「回転数」「回転軸」が注目されている。計測できる機器が開発され「いいボールとは?」の解明に一役買っている。筑波大硬式野球部の監督で、同大准教授の川村卓氏(49)に「動作解析」の視点から聞いた。

  ◇   ◇   ◇  

川村氏 回転数を中心とする投球の質を説明することが難しいのは「回転軸」「回転数」「球速」の3つを同時に見ないといけないからです。回転数があるからいい、回転軸がいいから抑えられると、簡単に決められないのです。一般的に、いずれかの数値が他と比べ高かったり、逆に低かったりする投手が、打ちにくいといえます。

回転軸、回転数とはどういうものなのか。

 
 

川村氏 投手は、オーバースローでも実際には少し斜めから投げています。地面に対して、回転軸も少し傾いています。20~30度ほどシュート回転するくらい傾いているのが平均。回転軸が真っすぐになるほどタテの回転がかかりやすく、打者の手元でホップしてくる。昨夏、甲子園で活躍した金足農の吉田投手(現日本ハム)がそう。回転軸が0度に近いところから投げるので、非常に伸びていたのです。

回転軸に対し、ボールの回転数はどう関わってくるのだろうか。

 
 

川村氏 科学的な説明になるのですが「マグヌス効果(マグヌス力)」が重要です。ボールは、進行方向とは逆の回転をしながら進んでいきます(バックスピン)。空気は正面から流れてくるので、ボールの上面は空気の流れに対して同じ回転で、一緒に進んでいきます。一方で、ボールの下面は向かってくる空気とぶつかるので、下に空気のよどみができます。

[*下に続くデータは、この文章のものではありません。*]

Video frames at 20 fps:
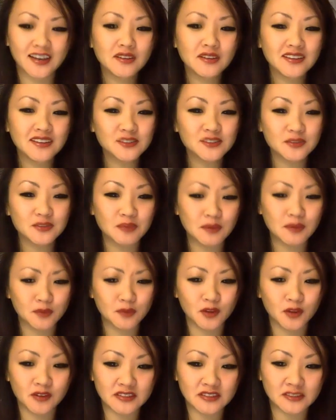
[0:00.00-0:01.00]
that's what people
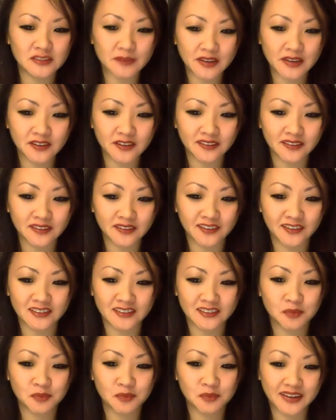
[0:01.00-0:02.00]
always speculate on is
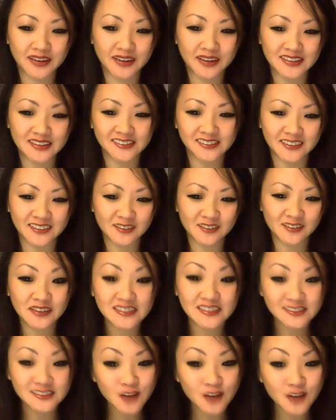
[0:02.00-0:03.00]
price, and you're like, well,
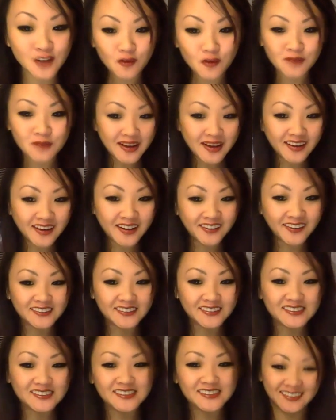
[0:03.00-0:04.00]
that's not what matters.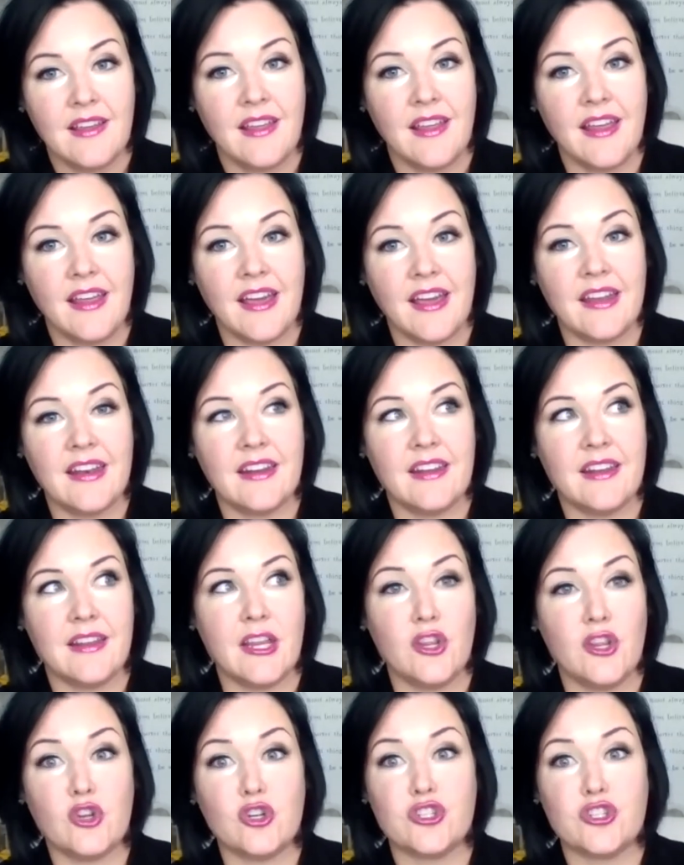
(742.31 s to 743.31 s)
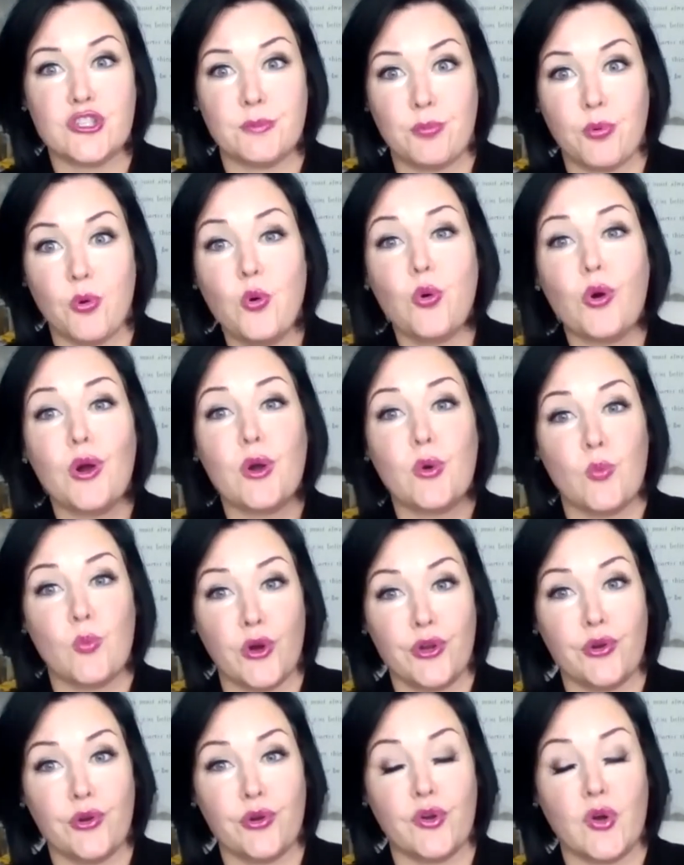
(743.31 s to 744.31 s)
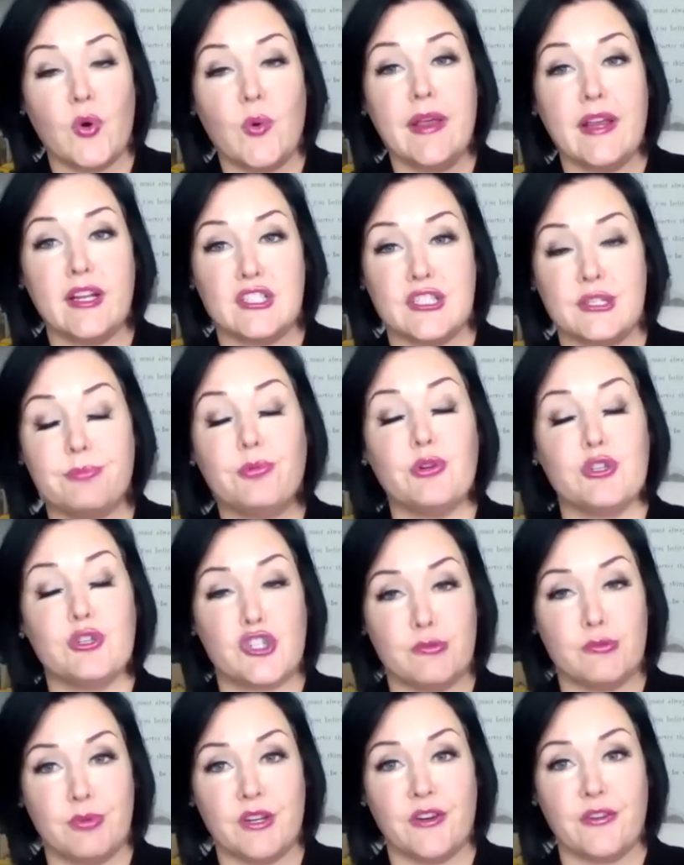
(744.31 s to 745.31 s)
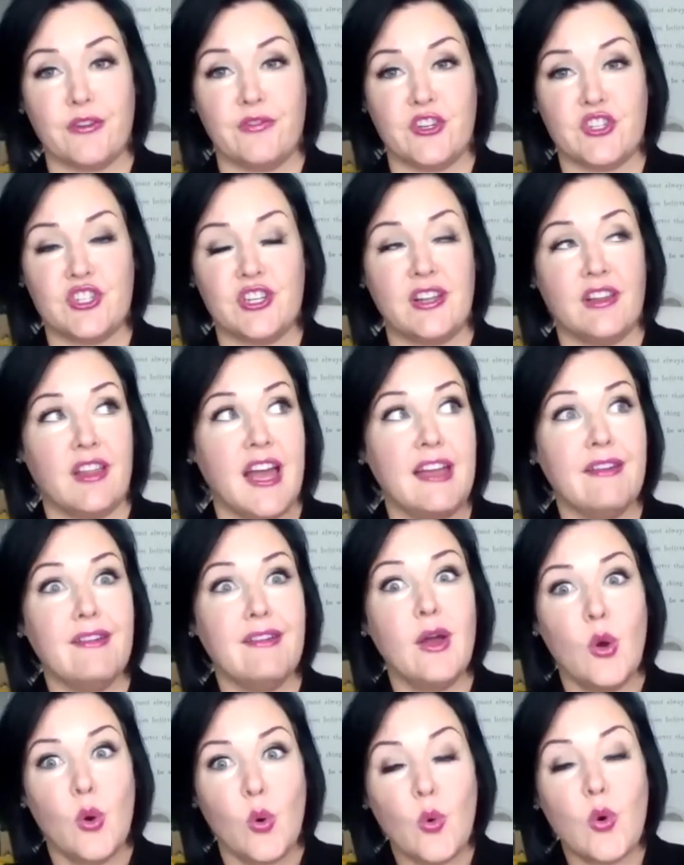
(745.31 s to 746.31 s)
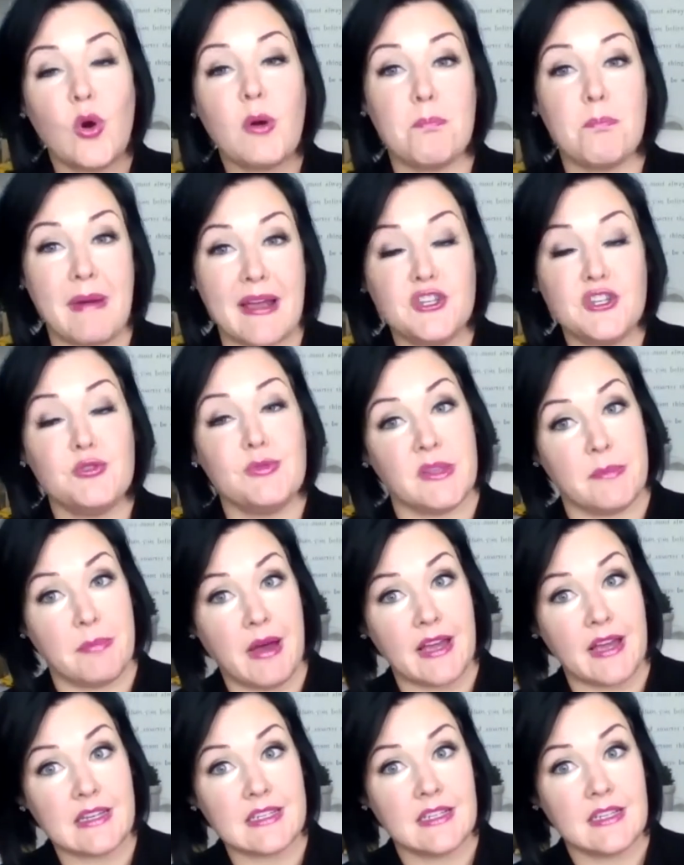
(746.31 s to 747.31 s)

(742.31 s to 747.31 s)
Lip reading: and either support where you're going and support your bigger vision in life, or bite you in the butt.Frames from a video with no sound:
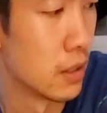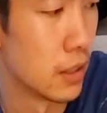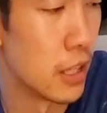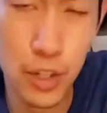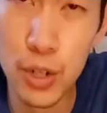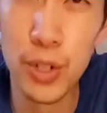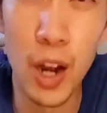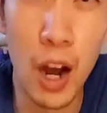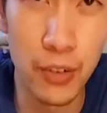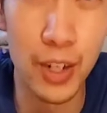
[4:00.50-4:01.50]
He's using
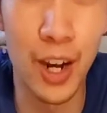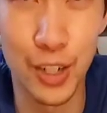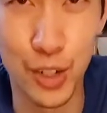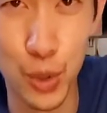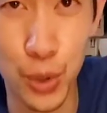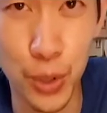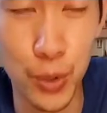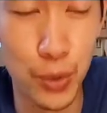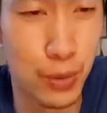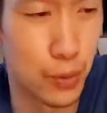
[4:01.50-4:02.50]
avocado oil,
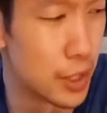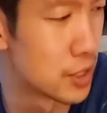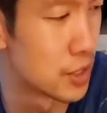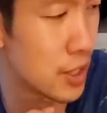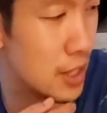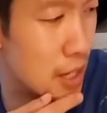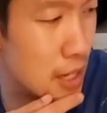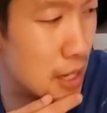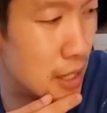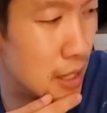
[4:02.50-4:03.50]
which
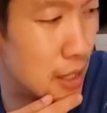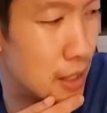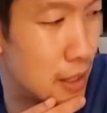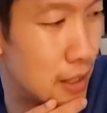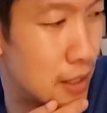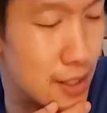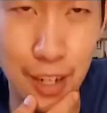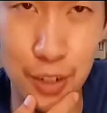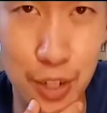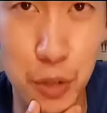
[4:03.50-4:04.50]

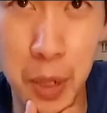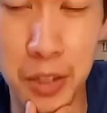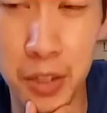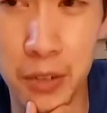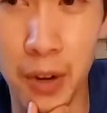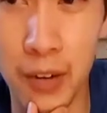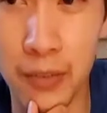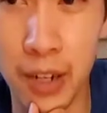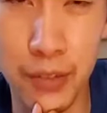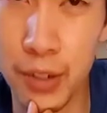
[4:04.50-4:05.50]
sounds expensive. I've
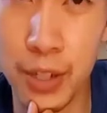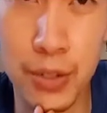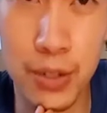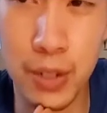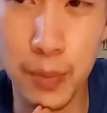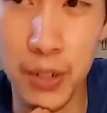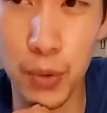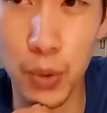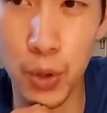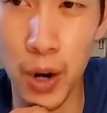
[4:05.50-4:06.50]
never used it
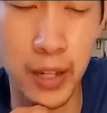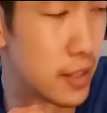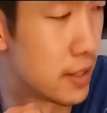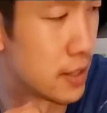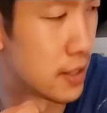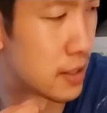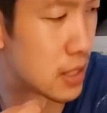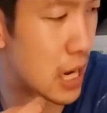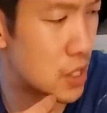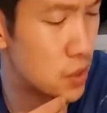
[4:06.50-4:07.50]
before. I
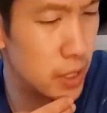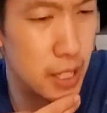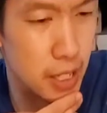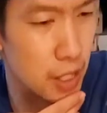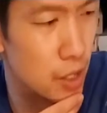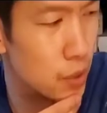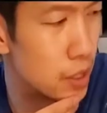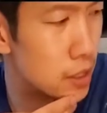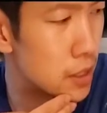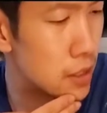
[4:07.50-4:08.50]
actually didn't know
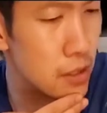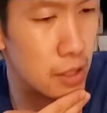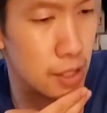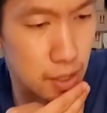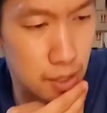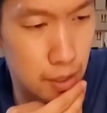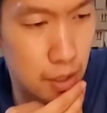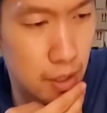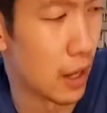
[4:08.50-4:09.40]
that it existed.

つまり空気の流れは、ボールの上面は速く、空気の流れがあるので圧力が低い。一方、下面は空気の流れが遅く、圧力が高くなる。圧力は密集したところから、少ないところに力が働く。下から上に引っ張られる力が加わるので、ホップして見えるわけです。

「手元で伸びる」「ホップする」とされる球は、マグヌス効果によるもの。回転数がある選手は、大きな空気の抵抗を起こすことができるというわけだ。

川村氏 変化球、例えばカーブは直球とは逆の回転で、ボールの上と下では圧力のかかり方が逆になるため、落ちていくように見えます。回転軸でいえば、マグヌス効果は真上にかかるので、0度に近いほどその効果が高く、軸を傾けることによって、さまざまな球種に展開していくのです。

回転数が高く、回転軸が真っすぐに近い投手はマグヌス効果の影響が大きいため、球速が速くホップする球が投げられるといえる。

川村氏 リリースの瞬間、人さし指、中指で加える力が強いほど、球速は上がる。同時に、回転をかける力にもなるので、回転数が高い人は球速も速いということになります。日本のプロ野球の平均は2200~2300回転。メジャーの平均は2600回転にもなります。

自分の投球を数字として把握し、調子やボールの効果に使うことが、より幅の広い投球を生む。(つづく)【保坂淑子】

スポーツ科学で野球を研究する筑波大学・川村監督(撮影・保坂淑子)
スポーツ科学で野球を研究する筑波大学・川村監督(撮影・保坂淑子)

◆川村卓(かわむら・たかし)1970年(昭45)5月13日、北海道江別市生まれ。札幌開成の主将、外野手として88年夏の甲子園出場。筑波大でも主将として活躍した。卒業後、浜頓別高校の教員および野球部監督を経て、00年10月、筑波大硬式野球部監督に就任。現在、筑波大体育系准教授も務める。専門はスポーツ科学で、野球専門の研究者として屈指の存在。